第一に当今当たり前になったハイビジョン。冗談ではない。
昔の役者より遥かに器量の劣る役者を、はっきりくっきり見せられたんでは観る方は堪らない。

役者たちより背景の羊歯の群生の緑の方が綺麗に見えたらテレビドラマも終いである。
役者から文句が出ないのが不思議でたまらない。もっとも、長谷川一夫ならぬ今時の俳優では無理か。

脚本も低調と言うより、全くなってない。名物番組の有終の美を飾るにはあまりにもお粗末なホンである。二時間を持て余し、妙な二段階に分けた構成も駄目なら、一ヶ所と言ってクライマックス、「ここ!」というべき白眉がないのに至ってはテレビ時代劇の依って立つべき「予定調和」を全く無視した作りであり、これを「新しさ」などと思っているとしたら勘違いも甚だしく、黄金時代を築いた東映時代劇の流れも、かくなり果てしか、と嘆ぜざるを得ない。

役者のお粗末なのは言わずもがなである。
そう言ってしまえば実も蓋もないが、顔が小さ過ぎて子供っぽくて仕方ない。

時代劇にはキリッとした所が不可欠であり、それは踊りの稽古、つまり場面場面で型をつける技能が不可欠だがそれもない。
音楽まで変にソフトなのが沈滞ムードを醸し、盛り上がらない。

里見も押し出しは立派だが、東野黄門の庶民性、西村黄門の小兵ながら立派だった格調からはほど遠く、佐野、石坂両人をさほど悪く言うほどの資格は無い。

むしろ、ひばり、錦之介、千恵蔵、右太衛門を相手にして来た結果がそれか!と言うのは厳しすぎだろうか?

しかし、もっと言えば東野も西村も、黄門様とすれば完璧とは言えぬ。
何しろ我々は月形龍之介という大本尊を知っているのだから。
あのリアリティー、「天下の副将軍」とはこうあらねばならない、という真実味と貫禄、そして清貧と言ったら言い過ぎだが、間違いなく酒色に溺れてはいない、日頃からデトックスされ切った痩躯。

何よりも顔つきの厳しさが、水戸黄門の命である。

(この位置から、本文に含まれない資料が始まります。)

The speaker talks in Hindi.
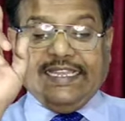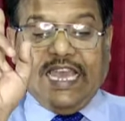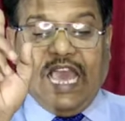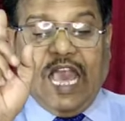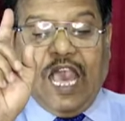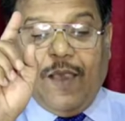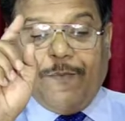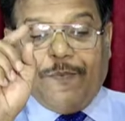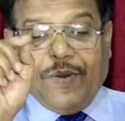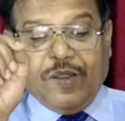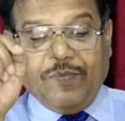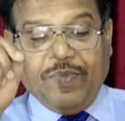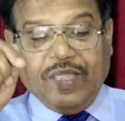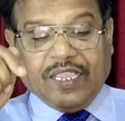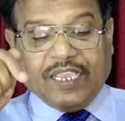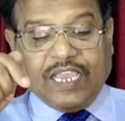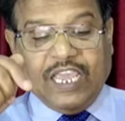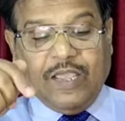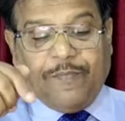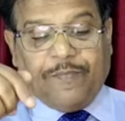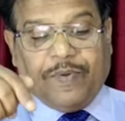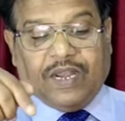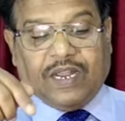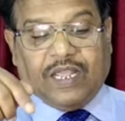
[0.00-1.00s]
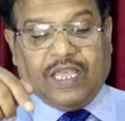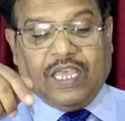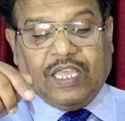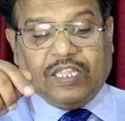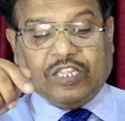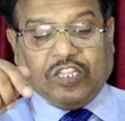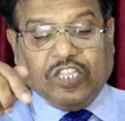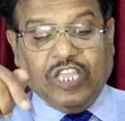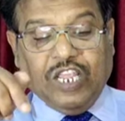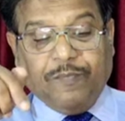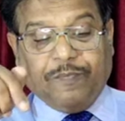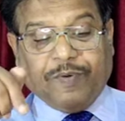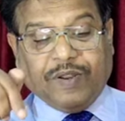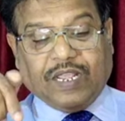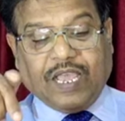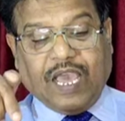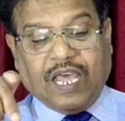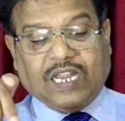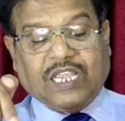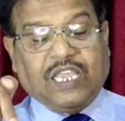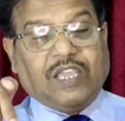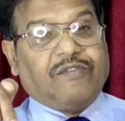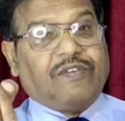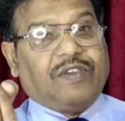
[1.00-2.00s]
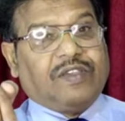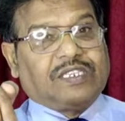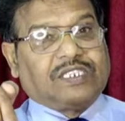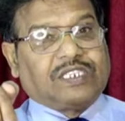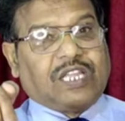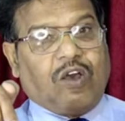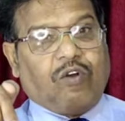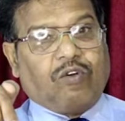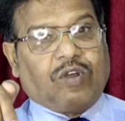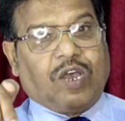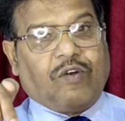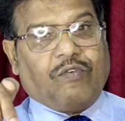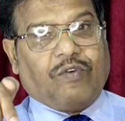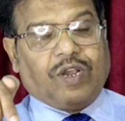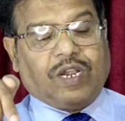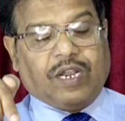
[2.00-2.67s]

यहां पर भी कई पर, तीन प्रकार की व्यवस्थाओं का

その点に於いて月形は別格中の別格であり、その後の役者とは一線を画す。

水戸黄門とは何か?

それは庶民の抱く理想の権力者像であり、そんなものが果たして実際に存在し得るかどうか分からぬが、いると思いたいし、いて欲しいと思うからこの番組は成り立っていたのである。

役者も落ちたが政治家はさらに堕ちた。
つまり、身を捨てる覚悟も無いクセに、やたらと「命を懸けて」と軽々しく発言する政治家ばかりになった今日(本当に死んだのは大平ただ一人である)、この番組は一般大衆薬たり得なくなったのである。

「後から来たのに追い越され」とは、天地が引っくり返ってもならない現代である。

ただただ「泣くのが嫌なら、さあ歩け」という他はない。